Last week, the Tax Court issued an opinion that stands as another warning to taxpayers that they may only deduct donations of historic façade easements if they can support the value of the easements.
We all know that taxpayers are generally entitled to deduct the value of property that is donated to charity. In the world of real estate, this can include donations of easements on façades of historic buildings. Essentially, this involves the owner of an historic building giving up the right to make changes to the exterior of the building that would be inconsistent with the preservation of the historic nature of the façade. This provides the public benefit of preserving the historic exterior features of the building, while allowing the owner of the building a tax deduction for the reduced value of the building resulting from the restrictions.
In a typical façade easement donation, the owner of a building will find a charitable organization whose purpose is the preservation or conservation of historical buildings. Then, the owner will donate to that organization a perpetual easement on the outer shell of the building that will only allow modifications to the exterior that are consistent with the preservation of its historic nature. The organization is then tasked with monitoring the building to ensure that no improper modifications are made. Ordinarily, the organization will ask for a concurrent cash donation to assist it in this enforcement function. Also as part of the arrangement, the owner usually covenants to perform the maintenance on the exterior of the building. There are rules that will even allow an owner to make such a donation when the building is subject to a mortgage, provided the mortgagee agrees to subordinate its rights to the enforcement of the easement.
Once the façade is donated, the owner is still entitled to do anything it desires to the interior of the building (provided it maintains the structural support for the exterior), including complete renovations of the interior, changing the use of the building, or subdividing the interior into condominium units. Moreover, the owner is entitled to sell or lease the building with the only caveat that the restrictions on modifications to the exterior will continue to apply to the building. Consider, for example, the Roosevelt Building at 727 West Seventh Street in Los Angeles. A 1927 high-rise that was formerly a commercial building was converted into a residential condominium complex with retail space before a façade easement was donated to the Los Angeles Conservancy.
Although the owner retains significant latitude with what it can do to the interior of the building, the easement does result in limitations on what it can do to the outside of the building. Most obviously, the owner cannot demolish the building or change the exterior look of the building. In addition, it must provide access for the general public to view the historic features of the façade. This means that there will be limitations on its ability to cover the exterior or place billboards or similar advertising on the outside of the building. And, if the building is not visible from the street, the owner will need to provide reasonable access to the building to allow the general public to view the façade.

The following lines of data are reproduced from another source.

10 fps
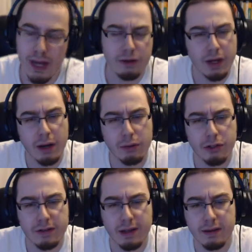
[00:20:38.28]
yeah, I would
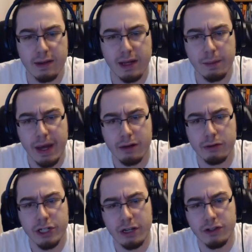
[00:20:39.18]
just like to see that
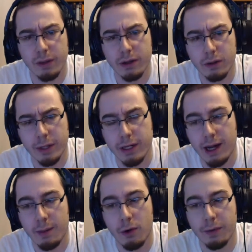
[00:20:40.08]
pattern changed up a little
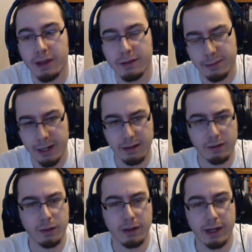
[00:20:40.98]
bit. I'm hoping they surprise
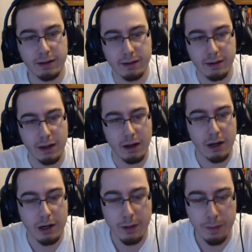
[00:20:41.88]
us with the next
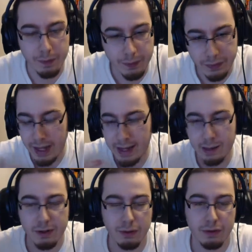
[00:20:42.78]
8
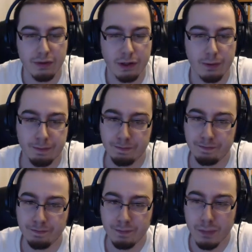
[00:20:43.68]
episodes or so
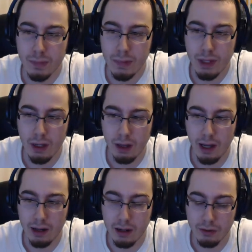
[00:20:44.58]

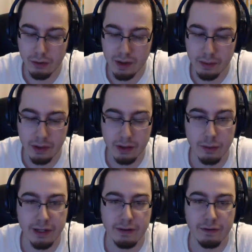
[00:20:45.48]
and do something a
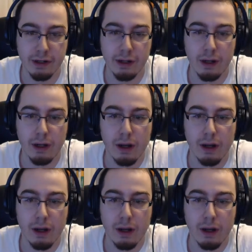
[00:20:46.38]
little bit different.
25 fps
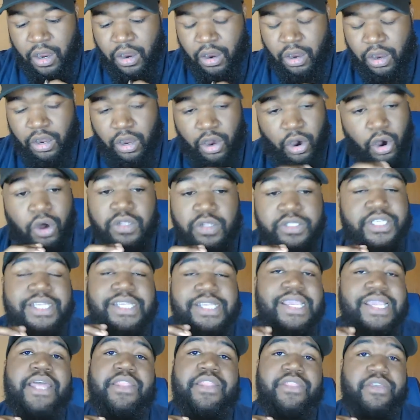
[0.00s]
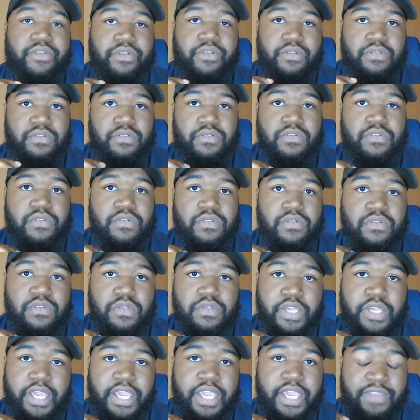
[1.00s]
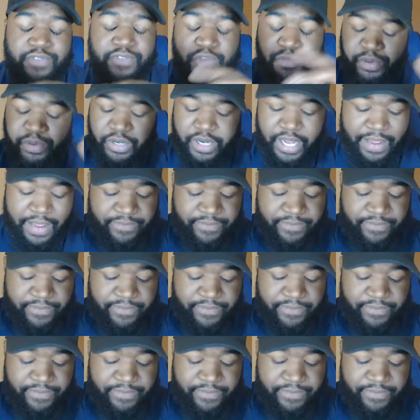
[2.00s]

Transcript: Altogether, okay, if you put every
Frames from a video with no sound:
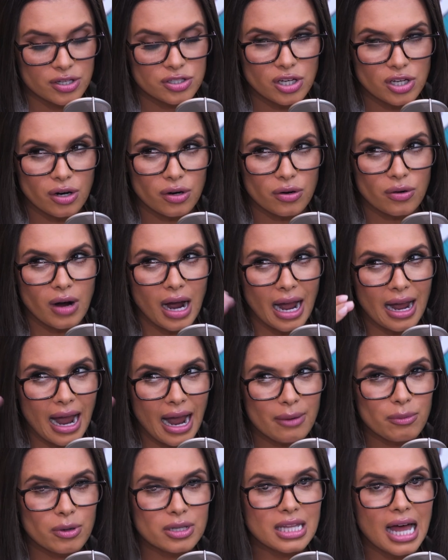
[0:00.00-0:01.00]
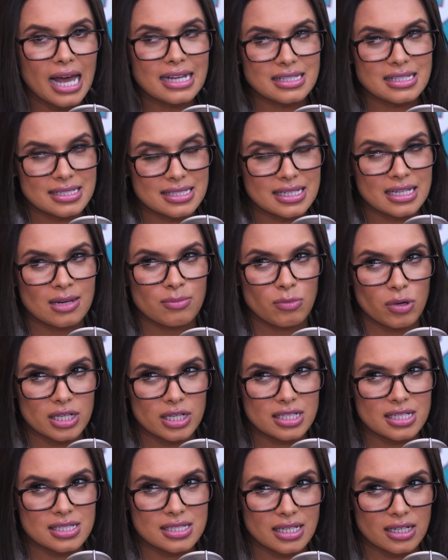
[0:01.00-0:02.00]
So I would like to see him win
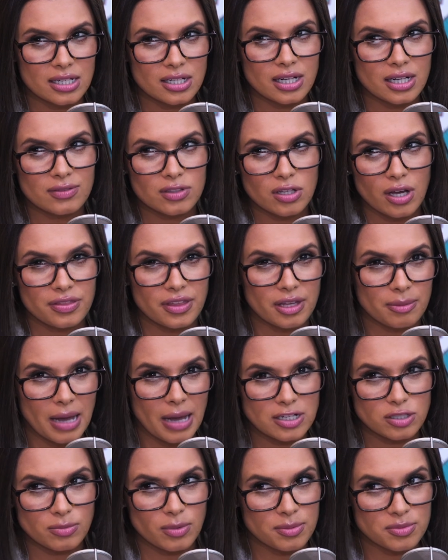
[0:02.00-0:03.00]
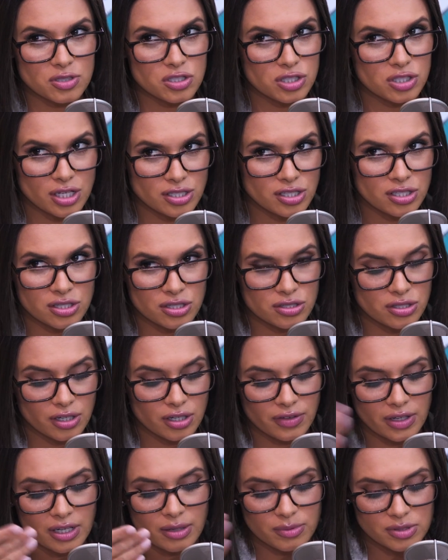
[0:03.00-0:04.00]
it this year, even though I think Patrick Mahomes is just as
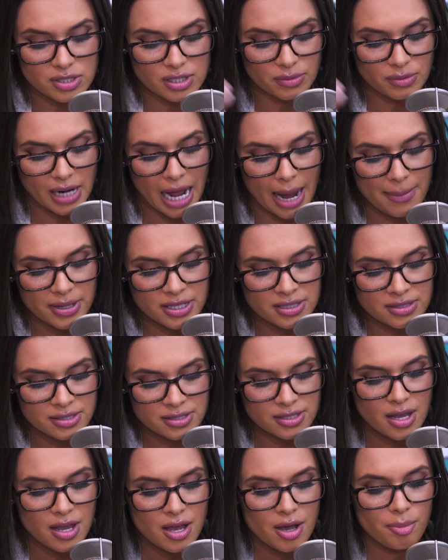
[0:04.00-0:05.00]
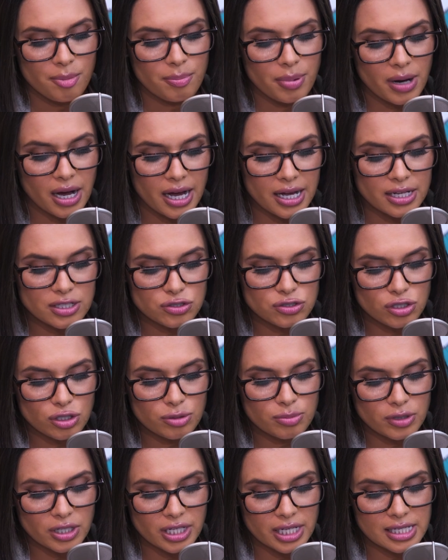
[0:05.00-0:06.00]
deserving, and we'll see what happens. But Drew
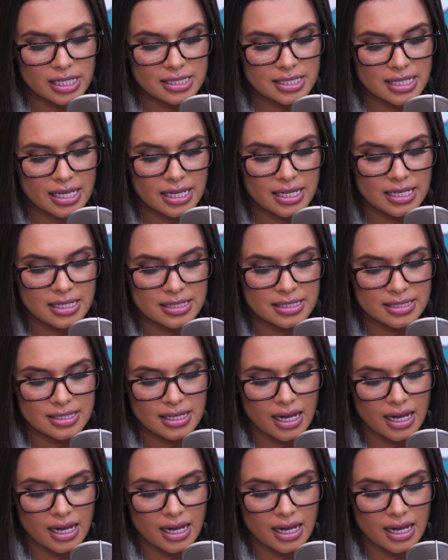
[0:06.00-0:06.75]
Brees is.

When the donation is made, the donor’s deduction is limited to the value of the easement (unless other general rules would further limit the deduction). To establish that value, the donor will need to obtain a contemporaneous written appraisal of the easement from a qualified appraiser. The value of a façade easement depends on a number of considerations, but on a very basic level, it will be approximately the difference between the value of the building before the easement was donated and the value of the building after it was donated. This means that if the building is already at its highest and best use or if it is subject to local historic preservation rules or zoning rules that would already prohibit modifications that would be proscribed under the easement, the easement may not have any value. Because of the nature of easements, it is very difficult to appraise them properly. So, it is very important that taxpayers obtain appraisals with sound methodology and analysis.
This is where the taxpayers in Dunlap v. Commissioner (TC Memo 2012-126) went wrong. There, a condominium association in New York City donated a façade easement to a charity called the National Architectural Trust. Since each of the owners of the condominium units had an undivided interest in the common areas of the building, which included the façade, each of the owners claimed a deduction for its allocable share of the value of the façade. In addition, they were each required to make a cash donation to the Trust to defray the costs of administering the easement, which they also deducted.
At trial, the original appraiser of the easement was not included by the taxpayers as an expert and did not testify, so his appraisal was not accepted by the court as evidence. Instead, the taxpayers presented two other appraisers to support the valuation of the easement. The Tax Court, however, was not persuaded by the analyses of those appraisers, so it found that the taxpayers did not satisfy their burden of establishing the value of the easement being donated. Accordingly, it disallowed their deductions for the value of the easement.
But, the taxpayers did have a silver lining. The court agreed with them that their cash donations were fully deductible. Moreover, it denied the Internal Revenue Service’s attempt to impose 20% penalties on them for claiming the deduction. Although their original appraisal was not allowed as evidence supporting the valuation of the easement, the court agreed that the taxpayers reasonably relied on it when taking their deductions.
The lesson to be learned from Dunlop is that prospective donors need to be careful that the value they intend to deduct on the donation of an historic façade easement can be supported. If an appraisal sounds too good to be true, it just might be.